Isolate every line in the records below with "frames" in it.

Extracted records:
○ ○ ○ ○
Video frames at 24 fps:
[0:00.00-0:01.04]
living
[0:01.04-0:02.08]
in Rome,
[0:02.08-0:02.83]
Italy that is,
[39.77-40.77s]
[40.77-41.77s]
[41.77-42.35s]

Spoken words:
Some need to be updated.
○ ○ ○ ○
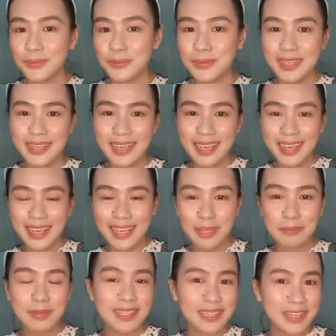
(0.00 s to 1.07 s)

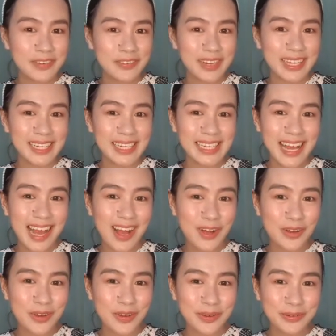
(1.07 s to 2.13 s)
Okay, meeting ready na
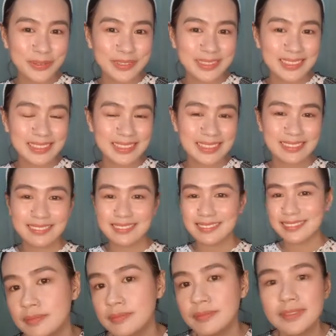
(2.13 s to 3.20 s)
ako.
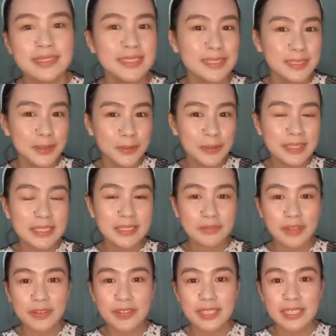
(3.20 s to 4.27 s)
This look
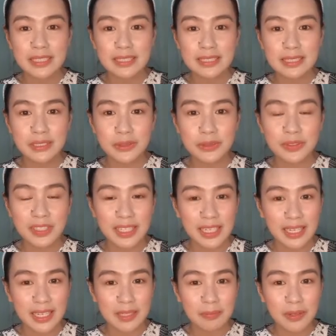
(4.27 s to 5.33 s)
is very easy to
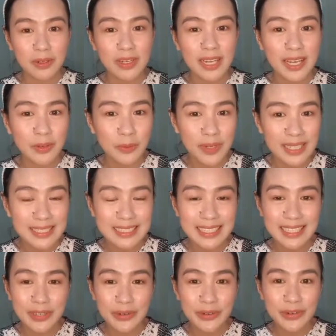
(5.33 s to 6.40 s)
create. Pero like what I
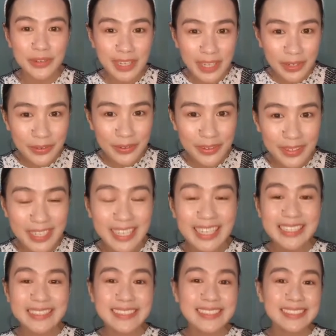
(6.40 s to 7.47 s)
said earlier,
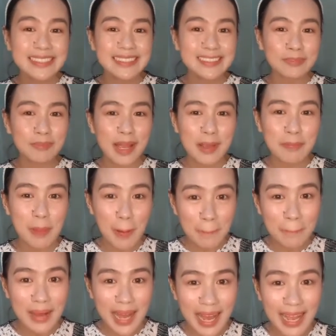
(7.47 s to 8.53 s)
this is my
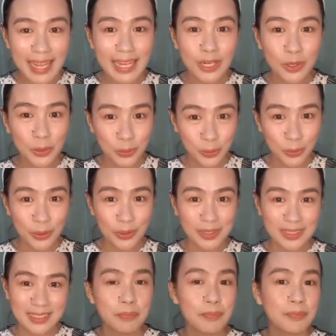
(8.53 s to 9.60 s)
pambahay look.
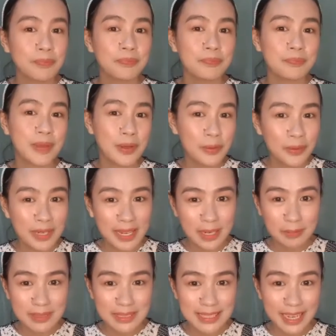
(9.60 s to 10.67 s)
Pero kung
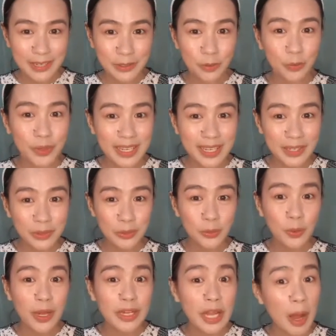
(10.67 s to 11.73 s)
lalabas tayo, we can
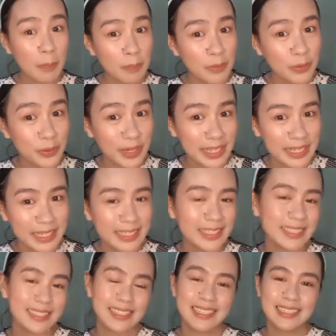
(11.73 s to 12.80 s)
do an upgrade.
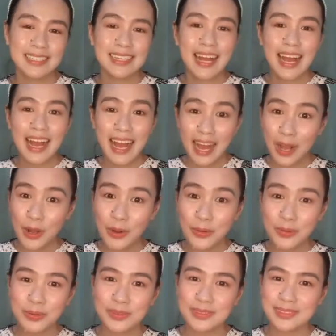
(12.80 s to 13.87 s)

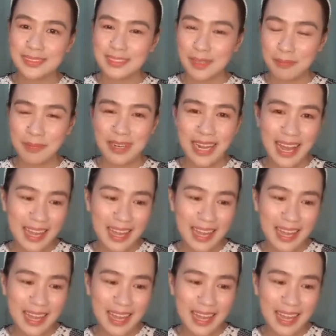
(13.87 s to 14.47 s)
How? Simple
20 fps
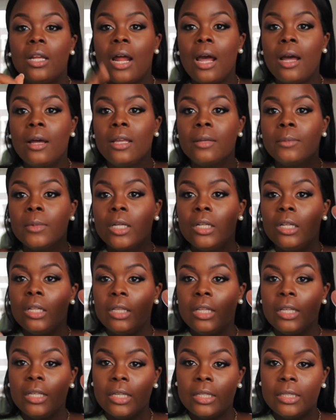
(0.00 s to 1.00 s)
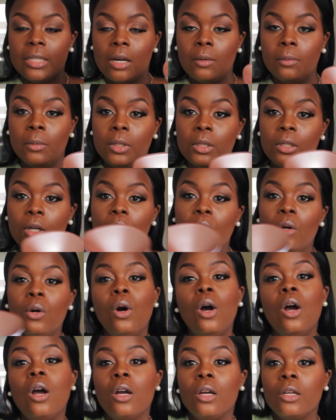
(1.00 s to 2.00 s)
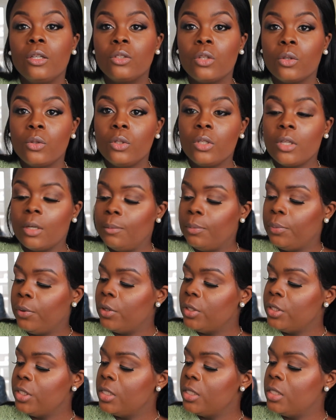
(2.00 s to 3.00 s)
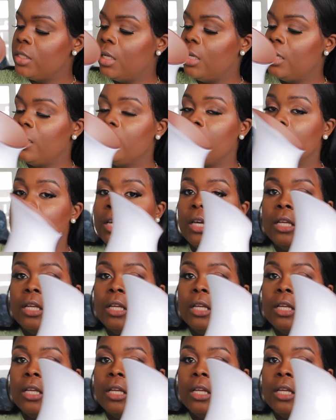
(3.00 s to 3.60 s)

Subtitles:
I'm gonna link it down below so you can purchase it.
○ ○ ○ ○
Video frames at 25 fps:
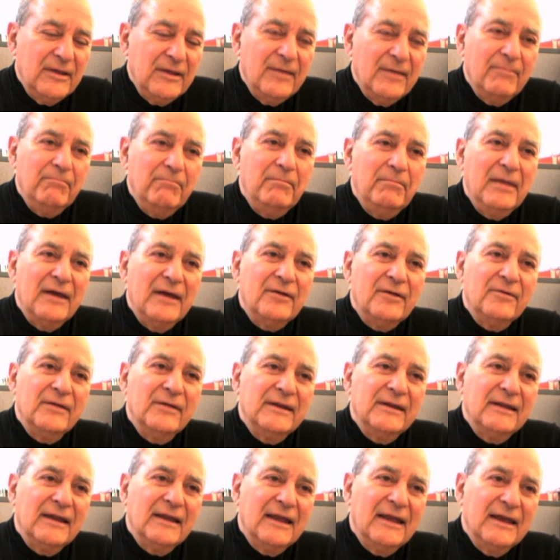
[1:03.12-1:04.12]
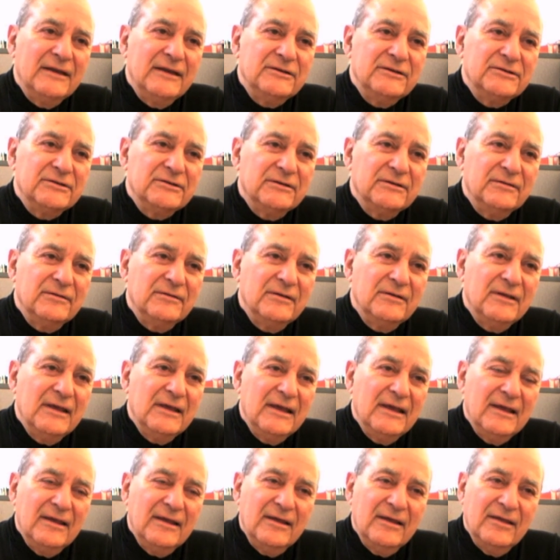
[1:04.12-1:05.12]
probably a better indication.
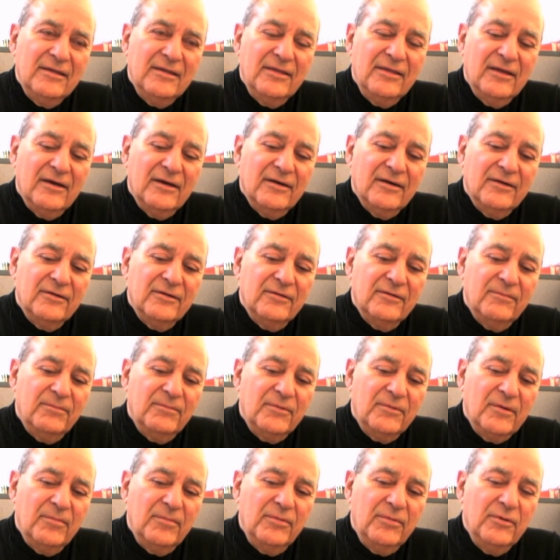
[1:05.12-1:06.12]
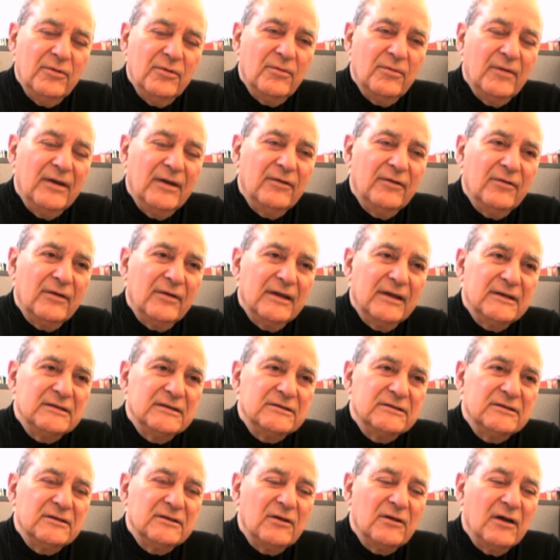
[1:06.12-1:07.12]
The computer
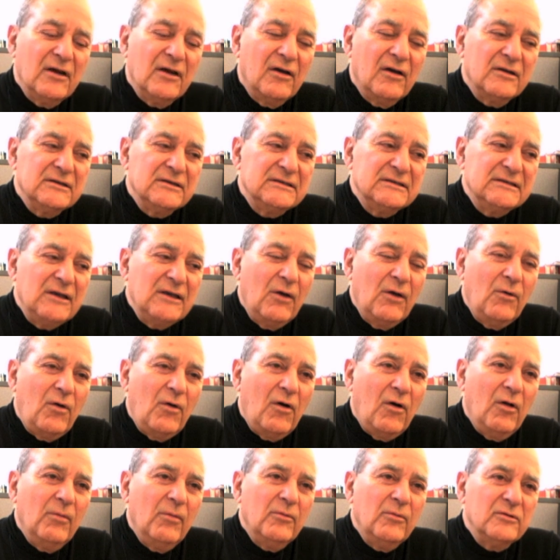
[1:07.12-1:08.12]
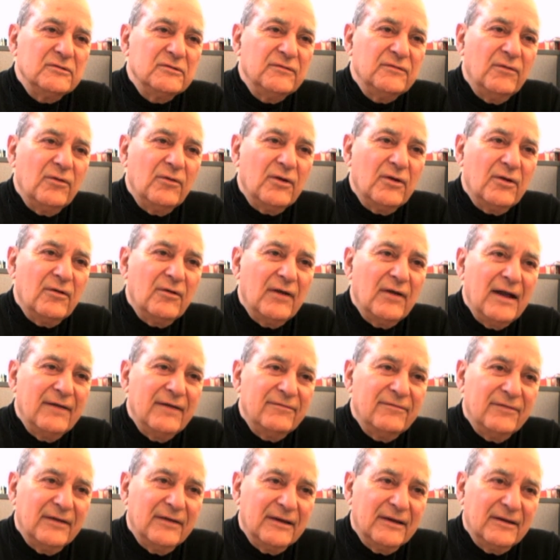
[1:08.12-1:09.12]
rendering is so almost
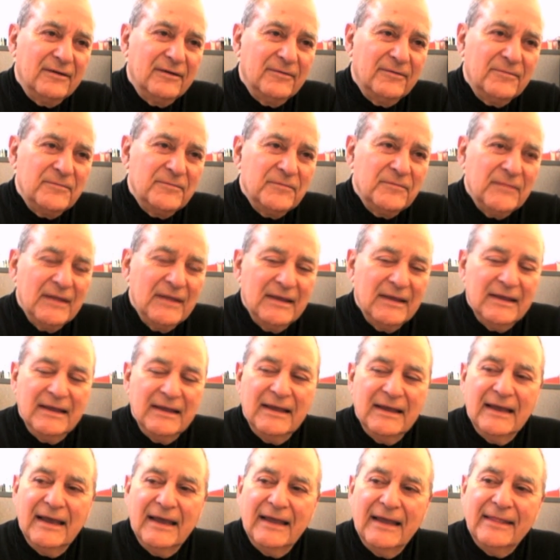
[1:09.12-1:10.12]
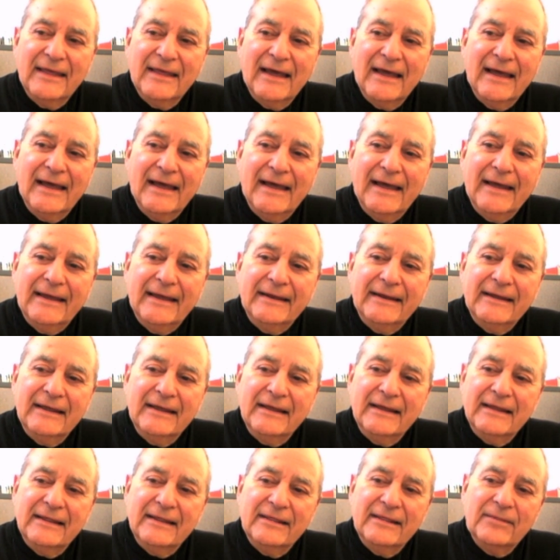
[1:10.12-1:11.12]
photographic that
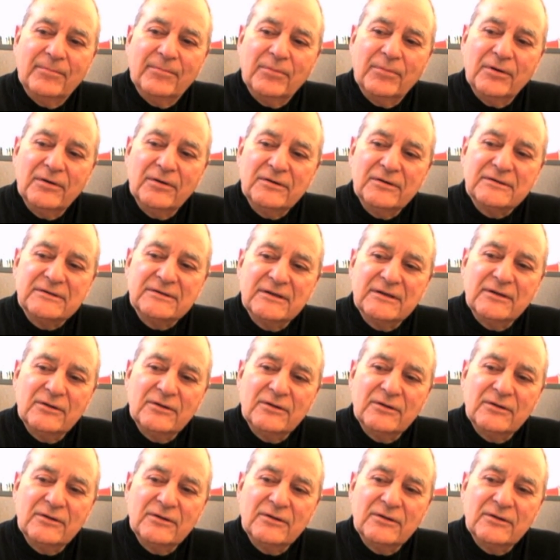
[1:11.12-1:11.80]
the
○ ○ ○ ○
Task result:
Video frames at 24 fps:
Video frames at 25 fps:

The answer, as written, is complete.